INSTRUCTIONS FOR THE TASK: Pictures must be dropped from the copy of the entries below; all else is returned exactly.

EXERCISE INPUTS:
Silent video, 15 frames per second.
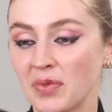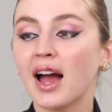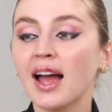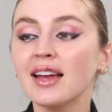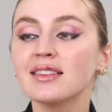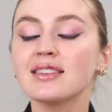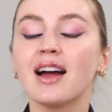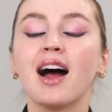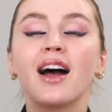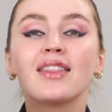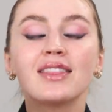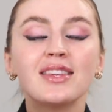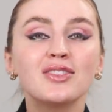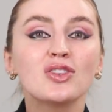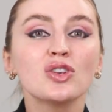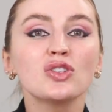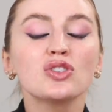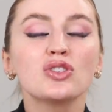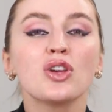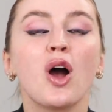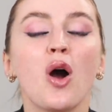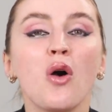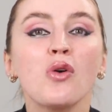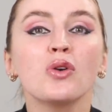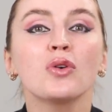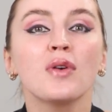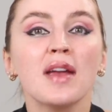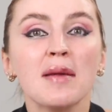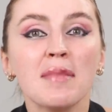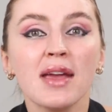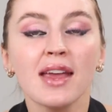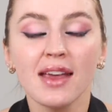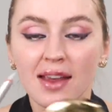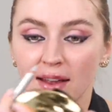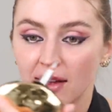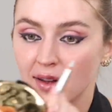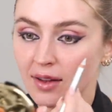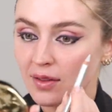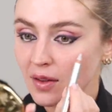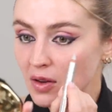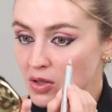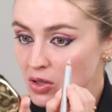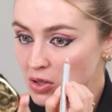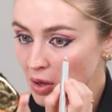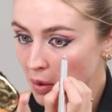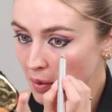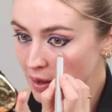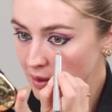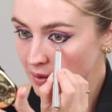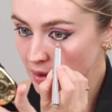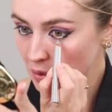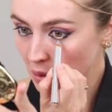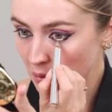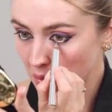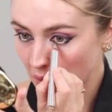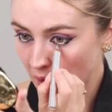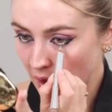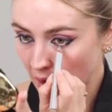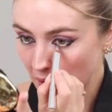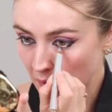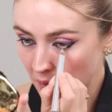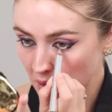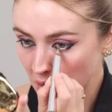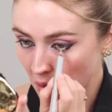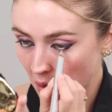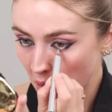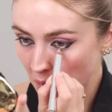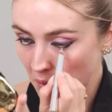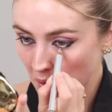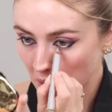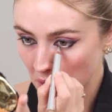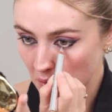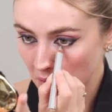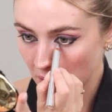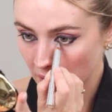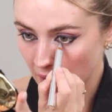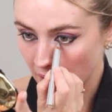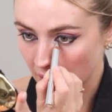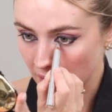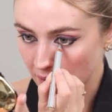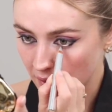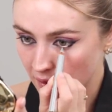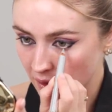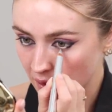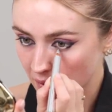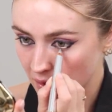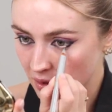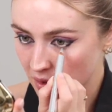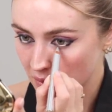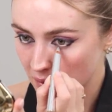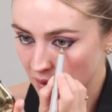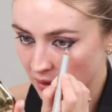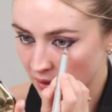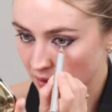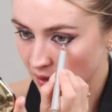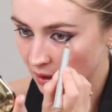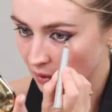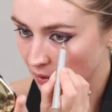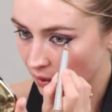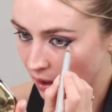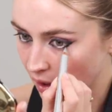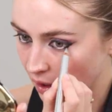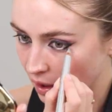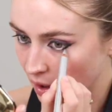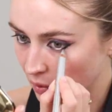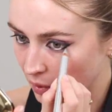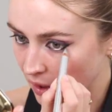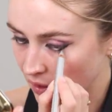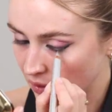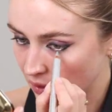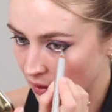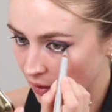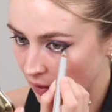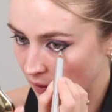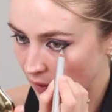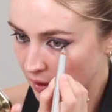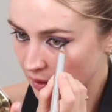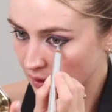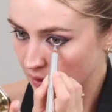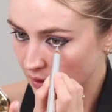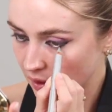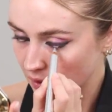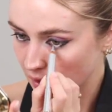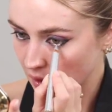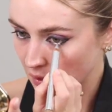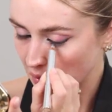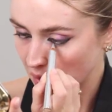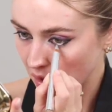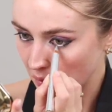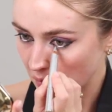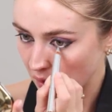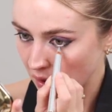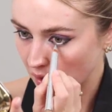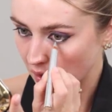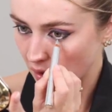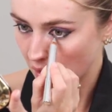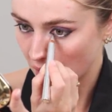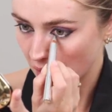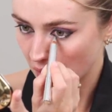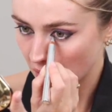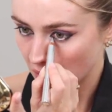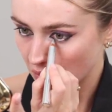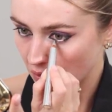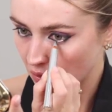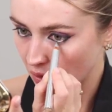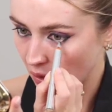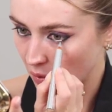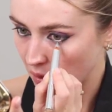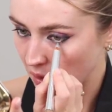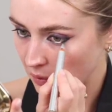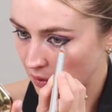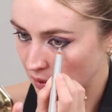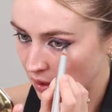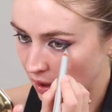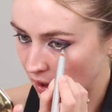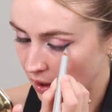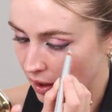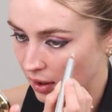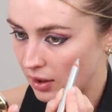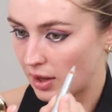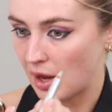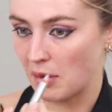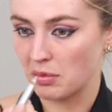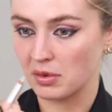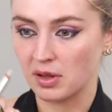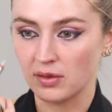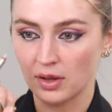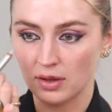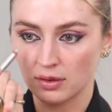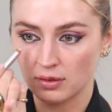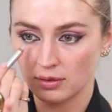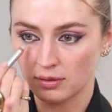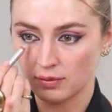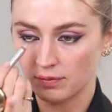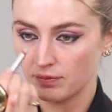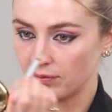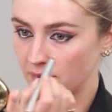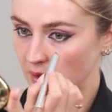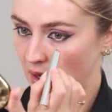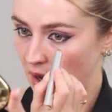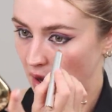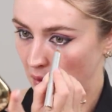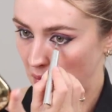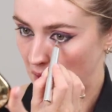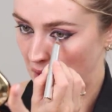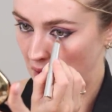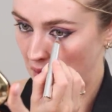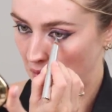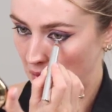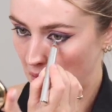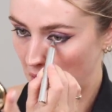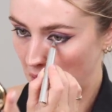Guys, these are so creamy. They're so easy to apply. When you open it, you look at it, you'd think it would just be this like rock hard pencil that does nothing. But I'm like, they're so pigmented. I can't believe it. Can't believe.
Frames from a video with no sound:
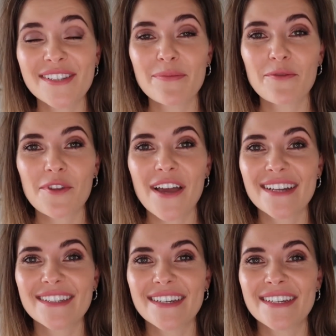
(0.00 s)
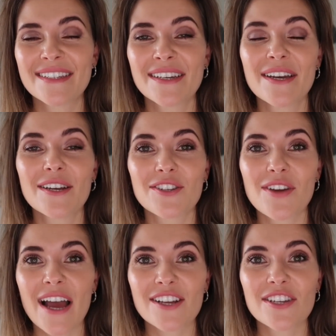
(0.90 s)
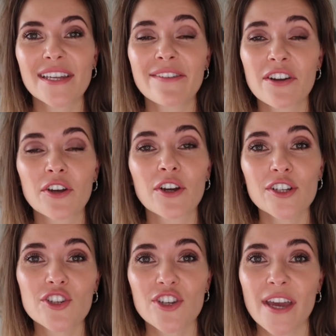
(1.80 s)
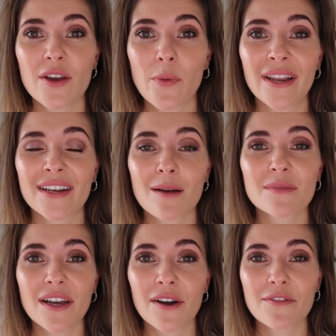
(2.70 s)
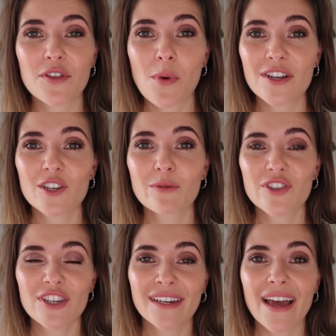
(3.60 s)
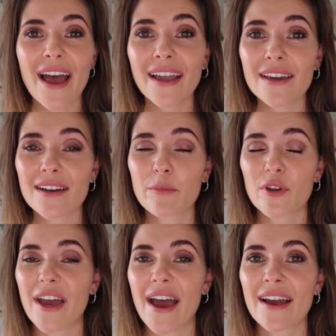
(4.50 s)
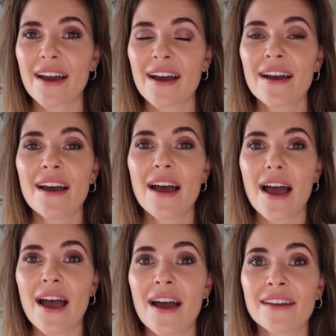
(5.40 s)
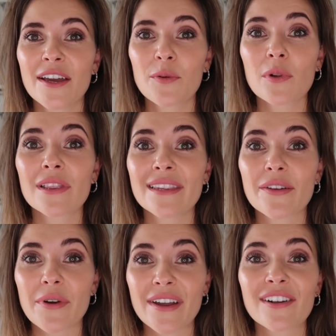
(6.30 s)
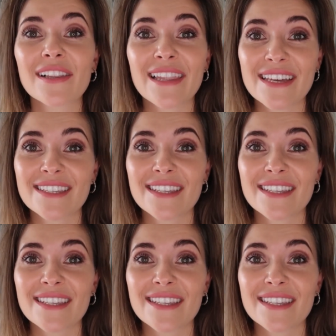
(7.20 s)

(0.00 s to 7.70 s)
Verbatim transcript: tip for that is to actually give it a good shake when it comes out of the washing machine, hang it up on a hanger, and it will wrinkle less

ANSWER SECTION:
Silent video, 15 frames per second.
Guys, these are so creamy. They're so easy to apply. When you open it, you look at it, you'd think it would just be this like rock hard pencil that does nothing. But I'm like, they're so pigmented. I can't believe it. Can't believe.
Frames from a video with no sound:
(0.00 s)
(0.90 s)
(1.80 s)
(2.70 s)
(3.60 s)
(4.50 s)
(5.40 s)
(6.30 s)
(7.20 s)

(0.00 s to 7.70 s)
Verbatim transcript: tip for that is to actually give it a good shake when it comes out of the washing machine, hang it up on a hanger, and it will wrinkle less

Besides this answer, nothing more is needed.